What might history tell us about how long current inflationary pressures may last?

Read time: 2 minutes

Financial markets are trying to determine if the current bout of inflation is transitory—or the start of a “regime change” leading to a prolonged period of price increases. As is usual in uncertain times, investors are looking to comparable episodes in prior decades for guidance.

Channeling History

We have had short-lived episodes of inflation in the United States before. There were two bursts of inflation in prior decades that were the result of sharp increases in demand from one-time factors:

  • 1940s: The end of the rationing that took place for most of World War II and the release of forced savings.
  • 1950s: The military buildup associated with the Korean War and worries about another round of rationing.

Since the demand surge wasn’t sustained in either case, the U.S. economy downshifted, supply bottlenecks disappeared, and the sharp year-over-year price increases quickly reverted to much lower rates.

But there is an even better, and more contemporary analogy:

  • 2010-2012: The emergence of the U.S. economy from the global financial crisis (GFC).

Many observers expected that inflation would pick up, post-GFC, as large monetary and fiscal stimulus was deployed to foster economic recovery. And from late 2010 until early 2012, inflation did pick up, though it was nowhere near the historically high levels of the 1970s.

But as stimulus was removed, inflationary pressure eased, and the core consumer price index (CPI), which excludes food and energy prices, fell below 2% for most of the rest of the economic expansion—comfortably within the U.S. Federal Reserve’s target zone.

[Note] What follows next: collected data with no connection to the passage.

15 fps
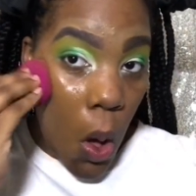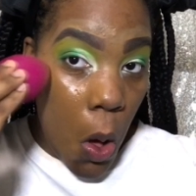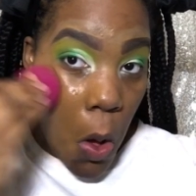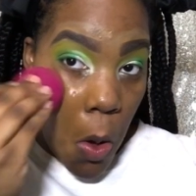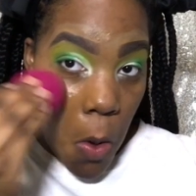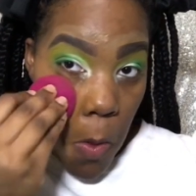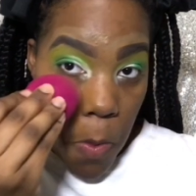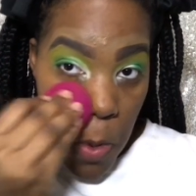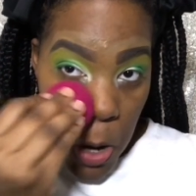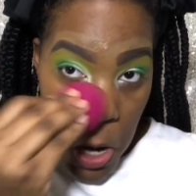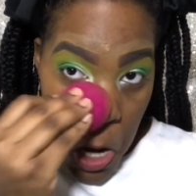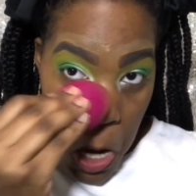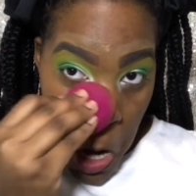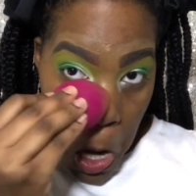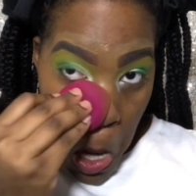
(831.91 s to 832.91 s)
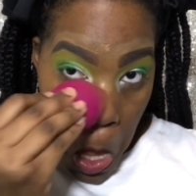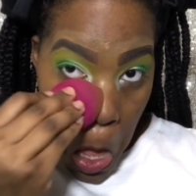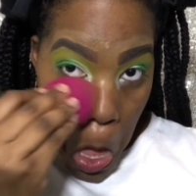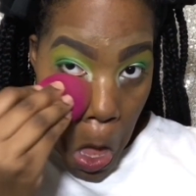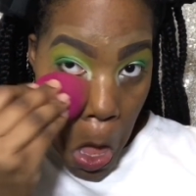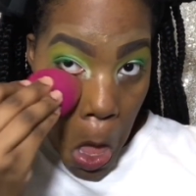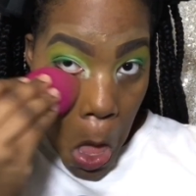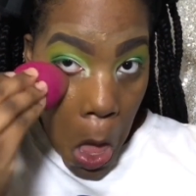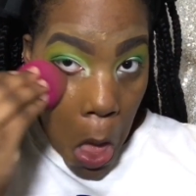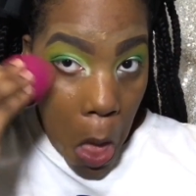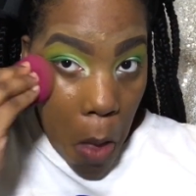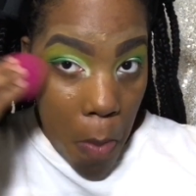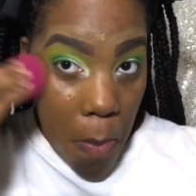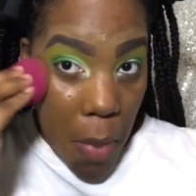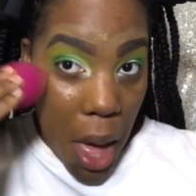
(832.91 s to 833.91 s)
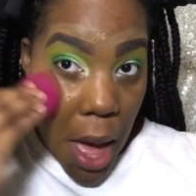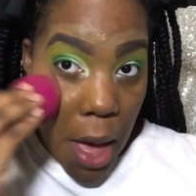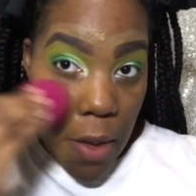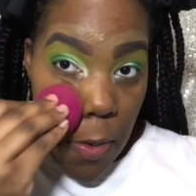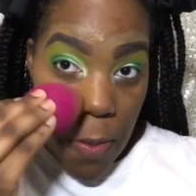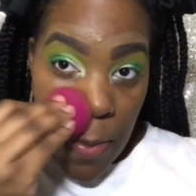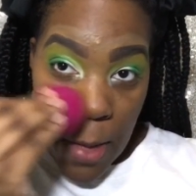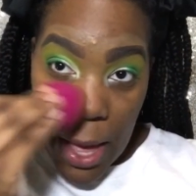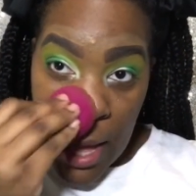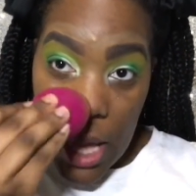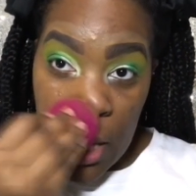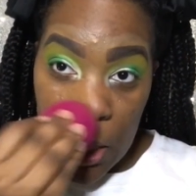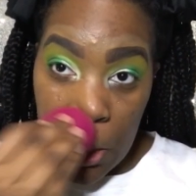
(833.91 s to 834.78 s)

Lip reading: over my face.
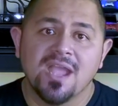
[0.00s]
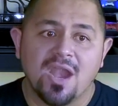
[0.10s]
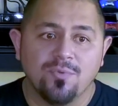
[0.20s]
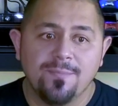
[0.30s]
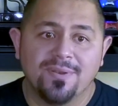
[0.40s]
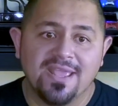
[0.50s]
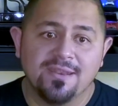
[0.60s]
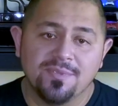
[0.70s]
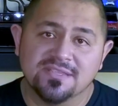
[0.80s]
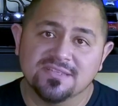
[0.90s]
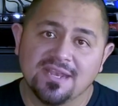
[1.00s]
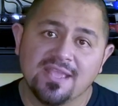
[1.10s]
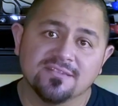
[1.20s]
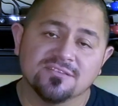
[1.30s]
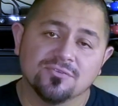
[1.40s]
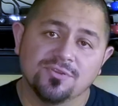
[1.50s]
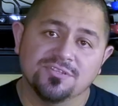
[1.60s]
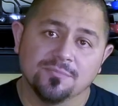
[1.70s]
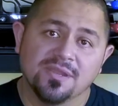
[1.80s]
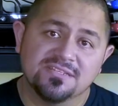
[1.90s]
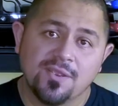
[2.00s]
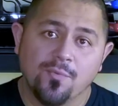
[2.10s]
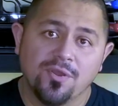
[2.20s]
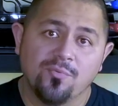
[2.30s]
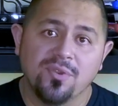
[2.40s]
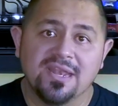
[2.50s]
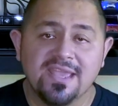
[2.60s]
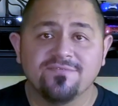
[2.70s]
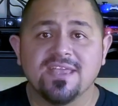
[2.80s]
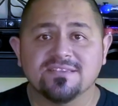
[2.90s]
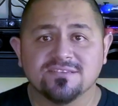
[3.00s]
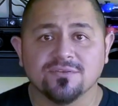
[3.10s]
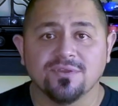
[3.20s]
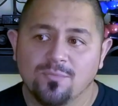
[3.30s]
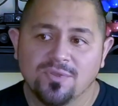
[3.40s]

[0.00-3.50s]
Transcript: I replayed it because I like the story so much. I want to relive that story.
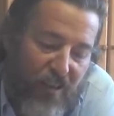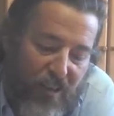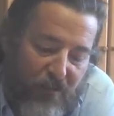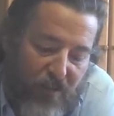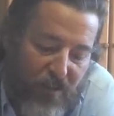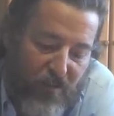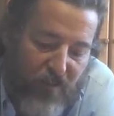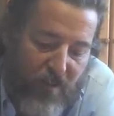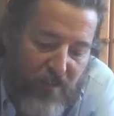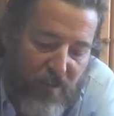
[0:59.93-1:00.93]
even in the
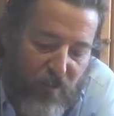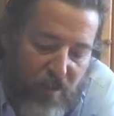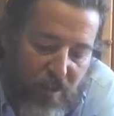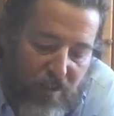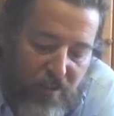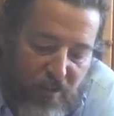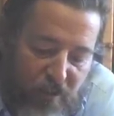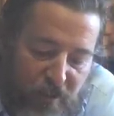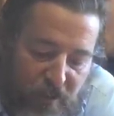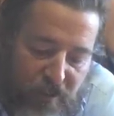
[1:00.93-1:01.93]
family we had
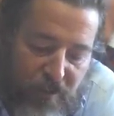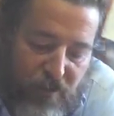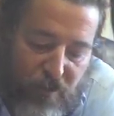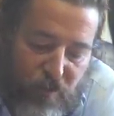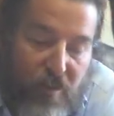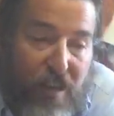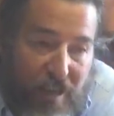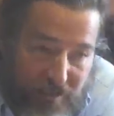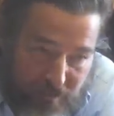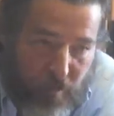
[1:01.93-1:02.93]
not realized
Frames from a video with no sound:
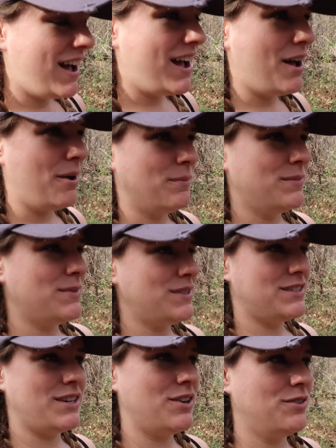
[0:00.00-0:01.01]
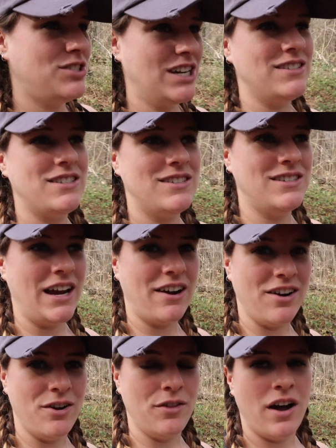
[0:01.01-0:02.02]
So Jen
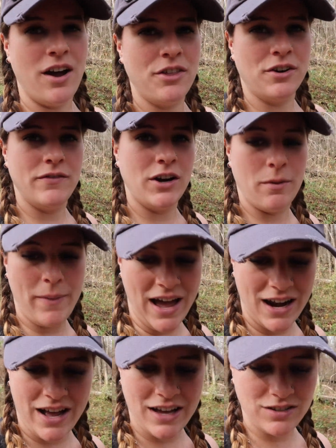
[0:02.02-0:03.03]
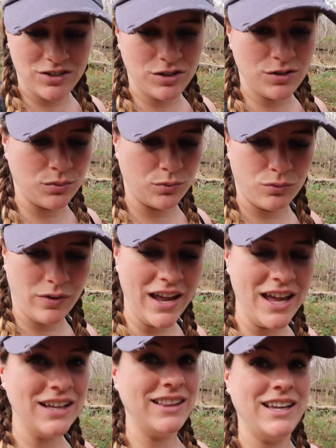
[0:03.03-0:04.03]
Sincero, the author of You're a Badass, just
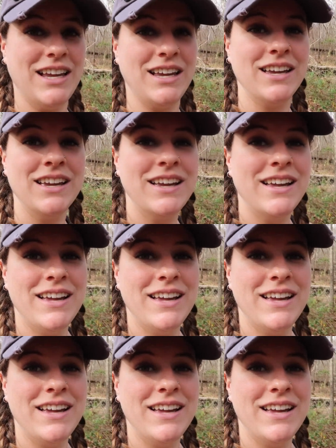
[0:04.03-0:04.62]
really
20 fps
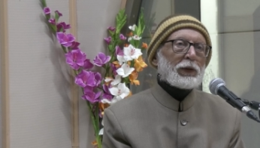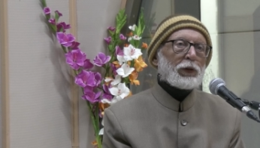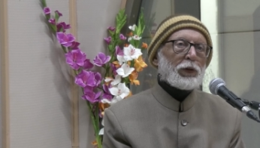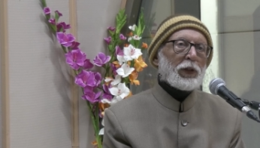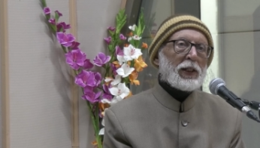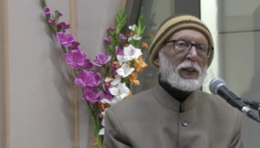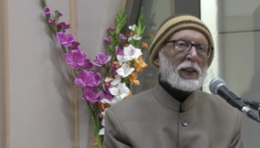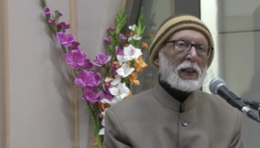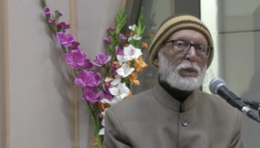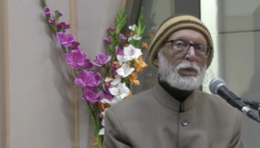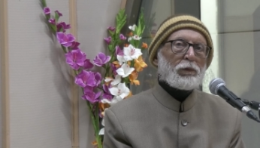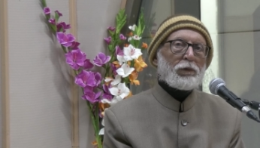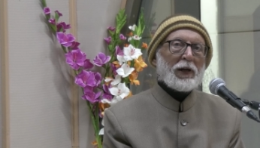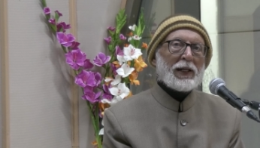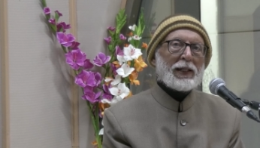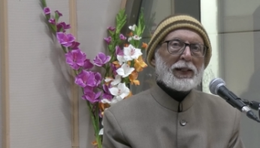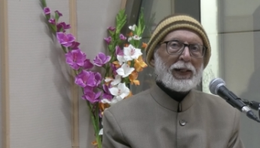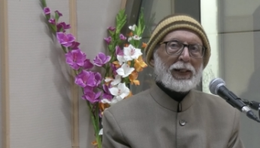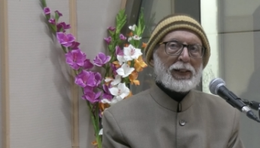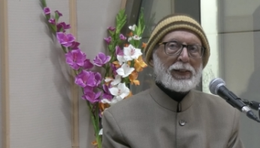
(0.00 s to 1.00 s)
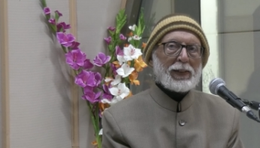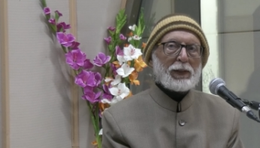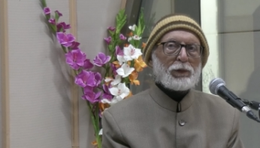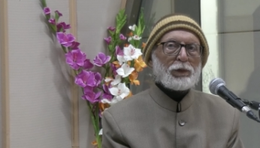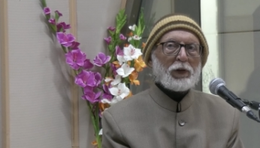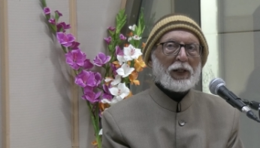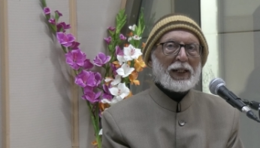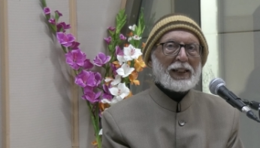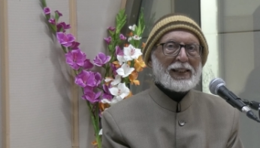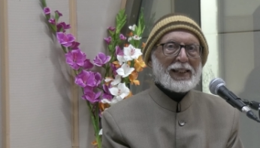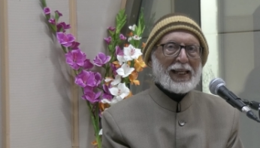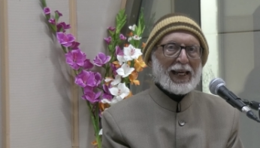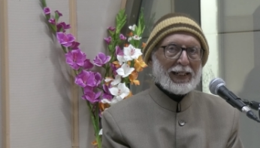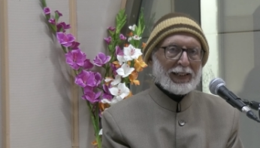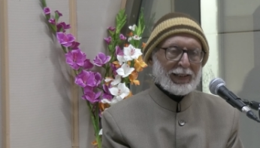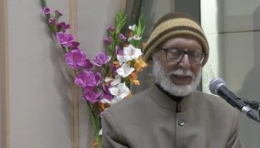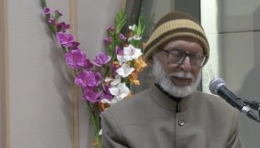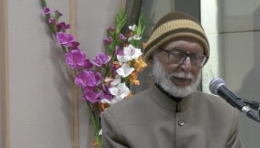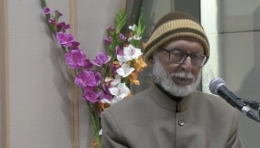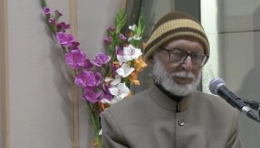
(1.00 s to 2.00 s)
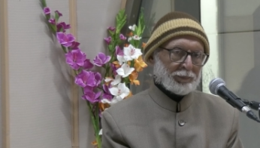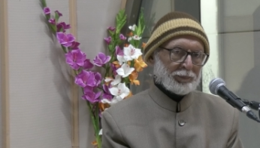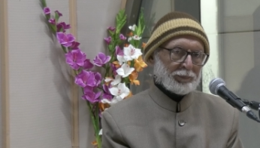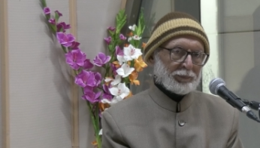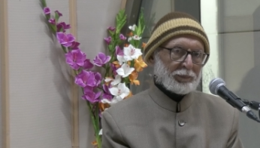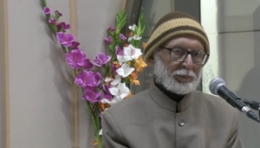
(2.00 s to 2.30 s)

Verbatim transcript: doing some fundraising for a charity.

Figure 1. After Removal of Post-GFC Stimulus, Inflation Returned to the Fed’s Target Zone …Monthly core U.S. consumer price index, January 2007–April 2021

Source: U.S. Bureau of Labor Statistics. Data complied May 12, 2021. GFC=Global financial crisis of 2008–09. Fed=U.S. Federal Reserve. The core U.S. consumer price index excludes food and energy prices. For illustrative purposes only.


And the same thing happened, even more markedly, with a longer-term measure of inflation expectations; they came down sharply as fiscal stimulus and monetary accommodation were withdrawn.


Figure 2. ... and Investors’ Long-Term Inflation Expectations Fell Sharply

U.S. TIPS Five-Year, Five-Year Forward Breakeven Rate (monthly), January 31, 2007–April 30, 2021

Source: U.S. Federal Reserve Bank of St. Louis FRED database. This series is a measure of expected inflation (on average) over the five-year period that begins five years from today, based on the difference between the five-year U.S. Treasury rate and the five-year U.S. Treasury inflation-indexed security (TIPS) rate. GFC=Global financial crisis of 2008–09. For illustrative purposes only.


The Key Takeaway

We think the current belief that recent increases in key inflation indicators are transitory, and not part of a longer-term acceleration, is valid. We may indeed experience an inflation scare over the next six to 12 months, but if fiscal and monetary accommodation are rolled back—as they were in the post-GFC period—that brief jolt will end up being a false alarm.


The value of investments in equity securities will fluctuate in response to general economic conditions and to changes in the prospects of particular companies and/or sectors in the economy.

Forecasts and projections are based on current market conditions and are subject to change without notice. Projections should not be considered a guarantee.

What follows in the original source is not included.